The Saudi Industrial Development Fund (SIDF)
- Native name: صندوق التنمية الصناعية السعودي
- Founded: 1974
- Headquarters: Riyadh, Saudi Arabia
- Key people: Ibrahim Almoajil, (Director General)
- Website: www.sidf.gov.sa/en/

= Saudi Industrial Development Fund =

Financial wing of the Saudi Arabian government

The Saudi Industrial Development Fund (SIDF) is a financial wing of the Saudi Arabian government established in 1974. The SIDF was established to provide mid-term and long-term loans to the private industrial sector. Its Chief Executive Officer is Dr. Ibrahim Almojel.

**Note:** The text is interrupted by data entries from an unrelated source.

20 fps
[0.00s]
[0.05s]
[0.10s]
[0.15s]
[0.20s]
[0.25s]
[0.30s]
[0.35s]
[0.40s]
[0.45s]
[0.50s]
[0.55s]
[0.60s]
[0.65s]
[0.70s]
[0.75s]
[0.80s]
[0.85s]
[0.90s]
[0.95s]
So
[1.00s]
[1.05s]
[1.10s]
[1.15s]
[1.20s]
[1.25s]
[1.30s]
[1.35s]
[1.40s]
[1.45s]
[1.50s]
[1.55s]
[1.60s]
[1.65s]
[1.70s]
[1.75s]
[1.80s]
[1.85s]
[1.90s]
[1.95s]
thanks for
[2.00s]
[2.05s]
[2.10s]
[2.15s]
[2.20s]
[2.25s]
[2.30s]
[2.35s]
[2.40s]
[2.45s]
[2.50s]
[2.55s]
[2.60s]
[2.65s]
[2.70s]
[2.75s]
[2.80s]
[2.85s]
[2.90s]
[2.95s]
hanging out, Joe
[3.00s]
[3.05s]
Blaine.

In 2018, the fund had appropriations of more than US$2.4 billion, which has led to the establishment of 108 industrial projects. SIDF previously financed only local manufacturing businesses, but in 2019 SIDF started to finance energy, logistics and mining projects in Saudi Arabia.

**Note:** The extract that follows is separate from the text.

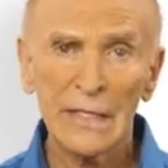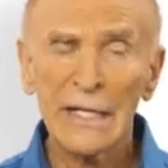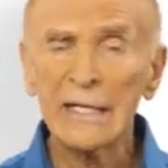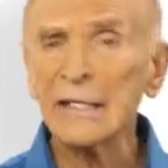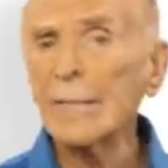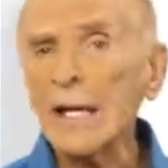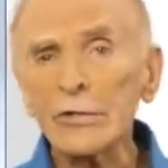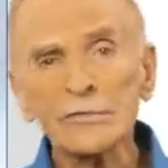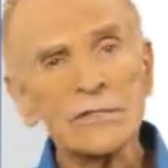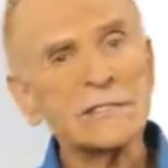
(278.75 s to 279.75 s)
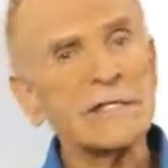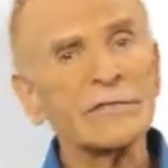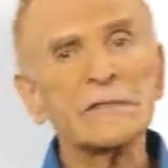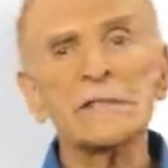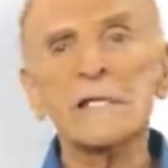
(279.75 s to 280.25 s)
And in a matter of just 7 to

== SIDF and Vision 2030 ==
SIDF exerts efforts to maintain its pioneering role in the development of the local industrial sector and keep abreast with the latest developments.Saudi Vision 2030, it attains this goal by pushing for integration with government entities, and expands to cover a number of sectors in the areas of industry, energy, mining, and logistics.